Wenn man weiß, wie wenige Menschen Rudolf Steiner auf dem Krankenlager empfangen hat, kann man ahnen, wie wichtig ihm der Kontakt mit Felix Heinemann war – und man fragt sich, über was er wohl mit ihm sprechen wollte. Offensichtlich erhoffte er sich wichtige Impulse von diesem Mann, der viel Welterfahrung und den Willen mitbrachte, sich ganz für die Sache der Anthroposophie einzusetzen. Felix Heinemann lässt den Grundtenor der stattgefundenen Gespräche anklingen: «Und da Rudolf Steiner sich überzeugte oder wusste, dass mich praktische und theoretische Erfahrungen zur Erfassung seiner Anschauungen gereift hatten, so eröffnete er mir umfassende, von tiefer Sorge erfüllte Einblicke, deren Grundton in die Befürchtung eines möglichen Zuspät ausklang und über die sich vielleicht einmal an anderer Stelle sprechen lässt.» (9)

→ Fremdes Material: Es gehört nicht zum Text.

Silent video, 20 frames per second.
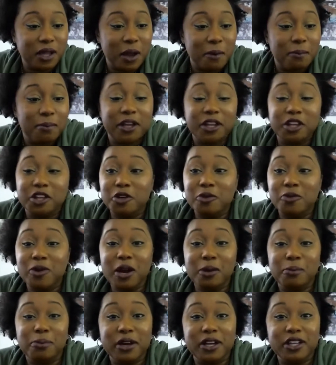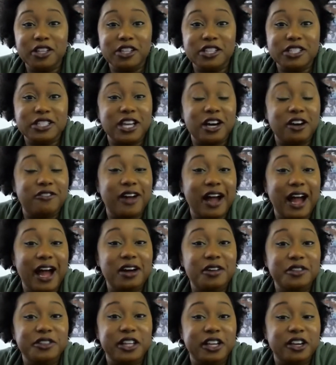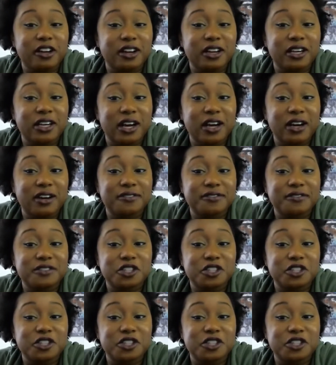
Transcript: But you weren't putting yourself out there enoughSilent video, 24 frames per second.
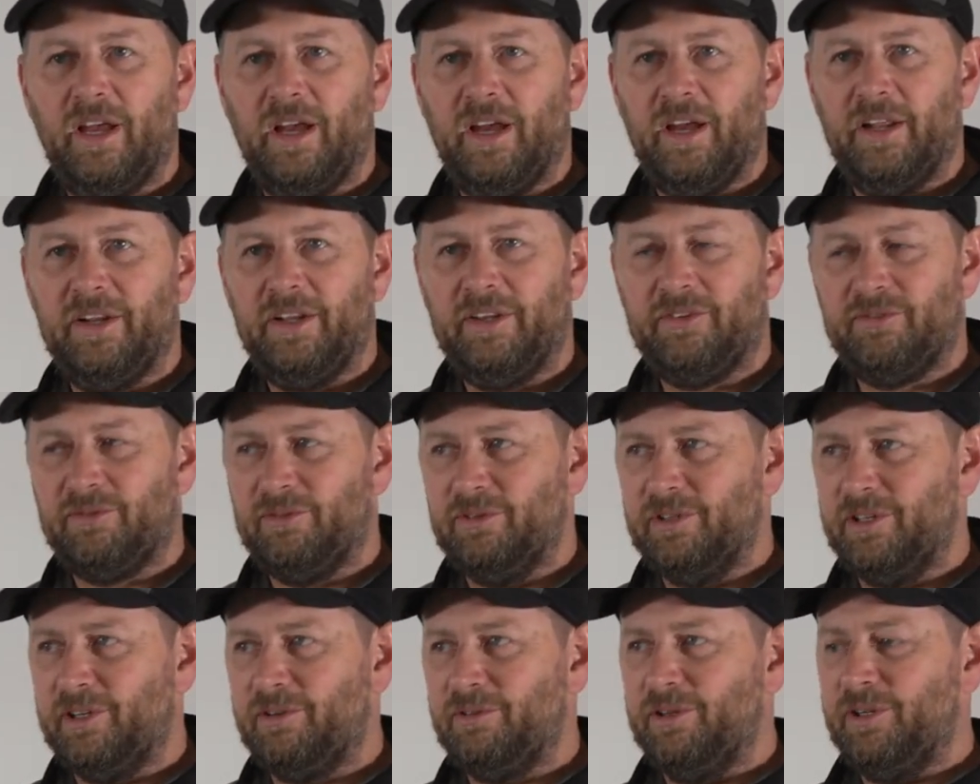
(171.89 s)
and that's
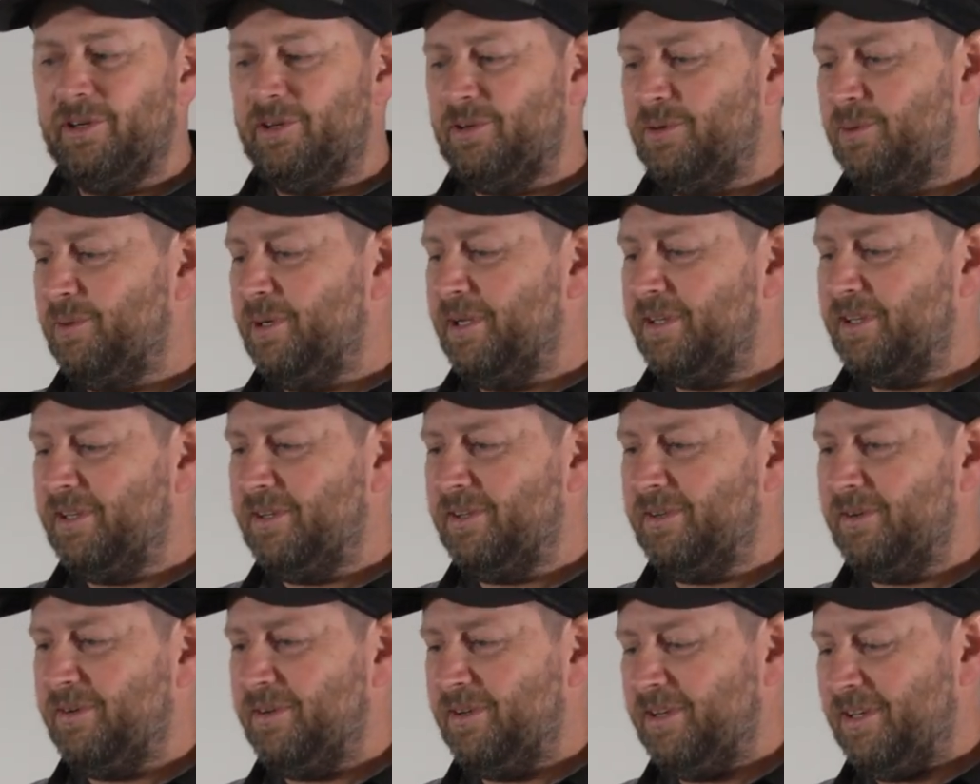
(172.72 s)
really critical when
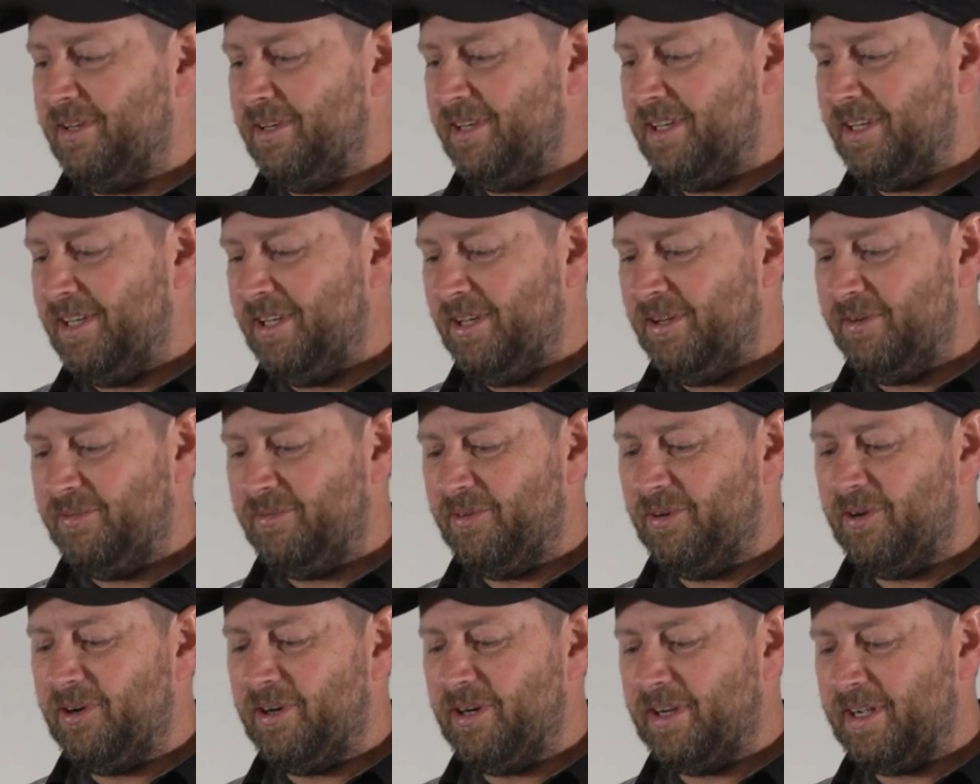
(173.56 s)
your
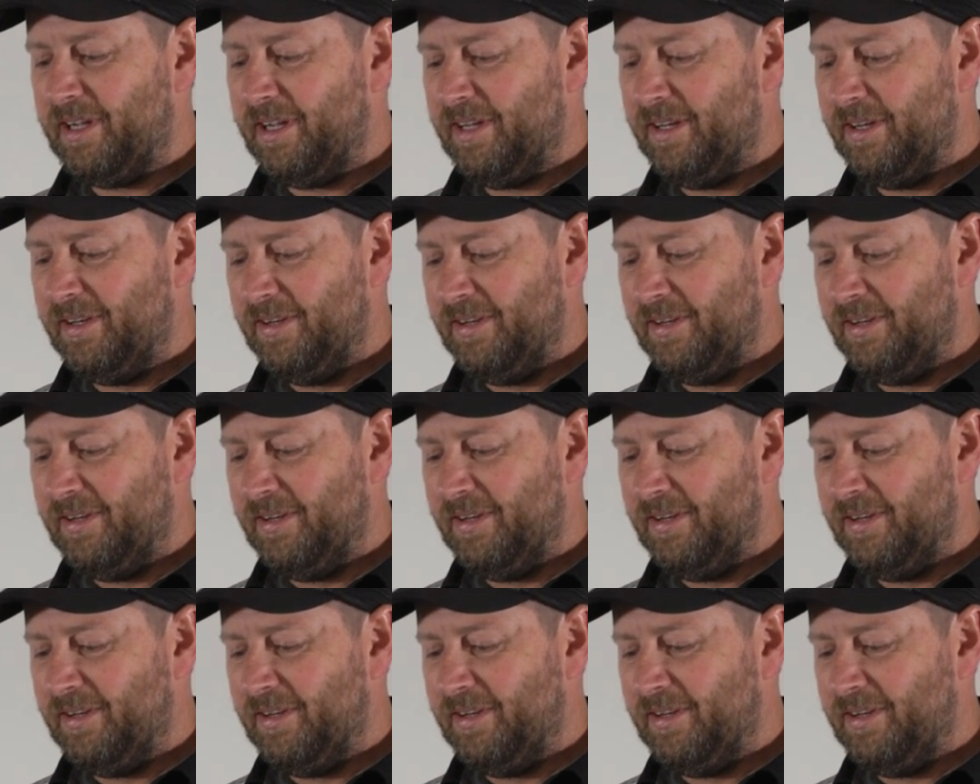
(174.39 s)
EFI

Am 1. März 1927 zog Felix Heinemann nach Arlesheim, wo er am 23. Mai 1935 verstarb.


(1) Alle folgenden Zitate – soweit nicht anders ausgewiesen – aus: Felix Heinemann-Paolucci, «Rudolf Steiner und das ‹Magazin für Literatur›», in: Das Goetheanum, Jg. 1927, S. 283 ff.
(2) Harry Graf Kessler, der das Ehepaar Heinemann am 28. März 1918 im Zug von Bern nach Luzern kennenlernte, charakterisiert sie als «nette, amüsante Italienerin» (Das Tagebuch 1880–1937, Stuttgart 2004, S. 337).

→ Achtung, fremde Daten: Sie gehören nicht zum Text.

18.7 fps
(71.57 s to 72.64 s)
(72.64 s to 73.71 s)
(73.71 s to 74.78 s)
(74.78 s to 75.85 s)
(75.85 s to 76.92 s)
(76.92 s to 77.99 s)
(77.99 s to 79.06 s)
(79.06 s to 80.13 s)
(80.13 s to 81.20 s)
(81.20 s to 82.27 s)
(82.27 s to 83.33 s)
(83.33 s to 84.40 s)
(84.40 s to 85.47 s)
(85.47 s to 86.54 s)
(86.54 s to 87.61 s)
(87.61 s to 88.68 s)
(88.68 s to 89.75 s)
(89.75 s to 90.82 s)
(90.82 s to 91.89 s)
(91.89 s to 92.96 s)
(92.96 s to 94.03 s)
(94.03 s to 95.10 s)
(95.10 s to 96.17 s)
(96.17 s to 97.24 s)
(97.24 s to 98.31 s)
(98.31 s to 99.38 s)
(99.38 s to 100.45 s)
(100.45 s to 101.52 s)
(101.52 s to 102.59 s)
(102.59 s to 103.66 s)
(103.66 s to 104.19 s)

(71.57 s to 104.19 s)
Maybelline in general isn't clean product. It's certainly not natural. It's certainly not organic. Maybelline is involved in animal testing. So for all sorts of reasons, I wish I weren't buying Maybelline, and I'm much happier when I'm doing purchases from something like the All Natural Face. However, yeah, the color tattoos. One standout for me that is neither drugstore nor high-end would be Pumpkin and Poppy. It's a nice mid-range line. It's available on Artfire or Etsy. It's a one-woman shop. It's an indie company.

(3) Von diesen beiden Kindern (Margaretha 1903, und Kurt Gernot, 1905) konnten Geburtsurkunden aufgefunden werden; es ist aber möglich, dass noch weitere Kinder geboren wurden.
(4) Siehe dazu die Zeitschrift La Vita italiana: rassegna di politica interna, estera, coloniale e di emigrazione, Jg. 1917.
(5) Alle hier zitierten Briefe befinden sich im Rudolf-Steiner- Archiv, das auch das Copyright darauf hat.
(6) Felix Heinemann schreibt von einer «Anzahl seiner Briefe», die sein «größter Schatz» seien. Vermutlich waren dies mehr als die zwei erhaltenen Briefe.
(7) Leider fehlen offensichtlich gerade die Briefe von Heinemann, auf die Rudolf Steiner in seinen Antwortbriefen Bezug nimmt.
(8) Das hat Felix Heinemann wohl nicht mehr getan – es ist nichts davon bekannt, er hat sich darüber nicht mehr an anderer Stelle geäußert.